На северной оконечности Коршунска, на острове, посреди заросшего пруда, в липах и черемухе стоял тяжелый деревянный особняк, окруженный темно-зеленой, геометрического рисунка чугунной оградой. Дом этот принадлежал профсоюзному лидеру Резиномоторного Комбината, и сейчас хозяин сидел в плетеной качалке, попивая «Посольскую» и положив ноги в пурпурных носках на стеклянную крышку журнального столика на колесах. Он смотрел видео. «Кулачное право свободы» Фассбиндера.
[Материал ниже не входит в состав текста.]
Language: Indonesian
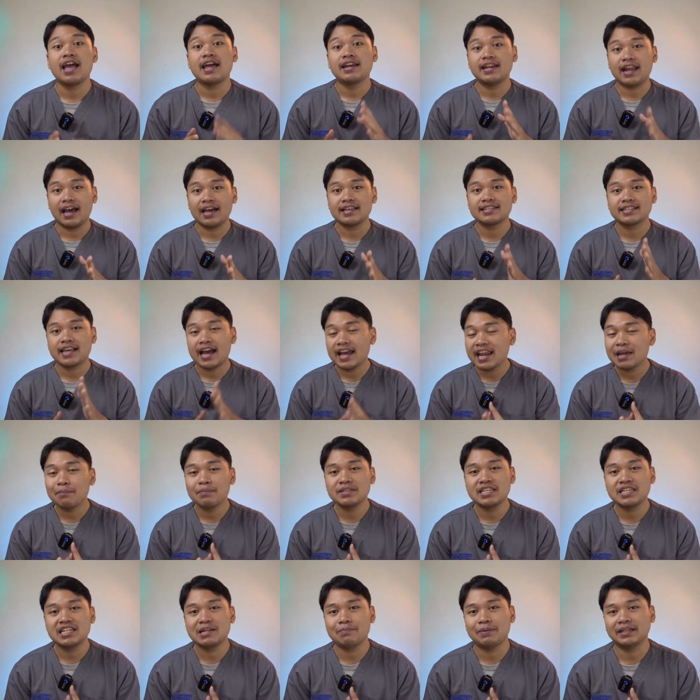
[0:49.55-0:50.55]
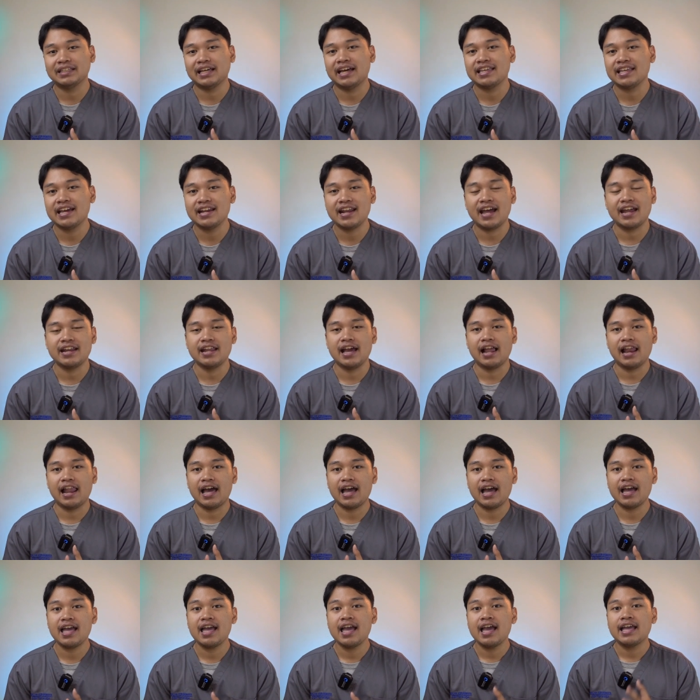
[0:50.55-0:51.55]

Nah, sekarang yang menjadi pertanyaan adalah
В душной сиреневой тьме через горбатый мостик, соединявший остров с внешним миром, перевалил черный «ситроэн». Из машины не вылез и не выскочил, а, скорее, возник высокий, рыжий и худой человек. На нем был угловатый поблескивающий пиджак с воротником стойкой, напоминавший нацистский френч, и параллельные очень узкие брюки. Обут человек был в совершенно непристойные лаковые штиблеты с матерчатой вставкой, а на голове его торчали ежом рыжие, жесткие иглы волос. Вытянутый крысиный профиль альбиноса снизу продолжала негритянская в нитку бородка, блестящая от бриолина, кончик которой был продет в просверленный насквозь сапфир.
Человек этот постучал в дверь профсоюзного дома и, не дождавшись ответа, вошел внутрь. Профсоюзный лидер выскочил навстречу нежданному посетителю, слегка согнувшись вперед, и протянул сиреневую в телевизионном свете, бледную ладонь.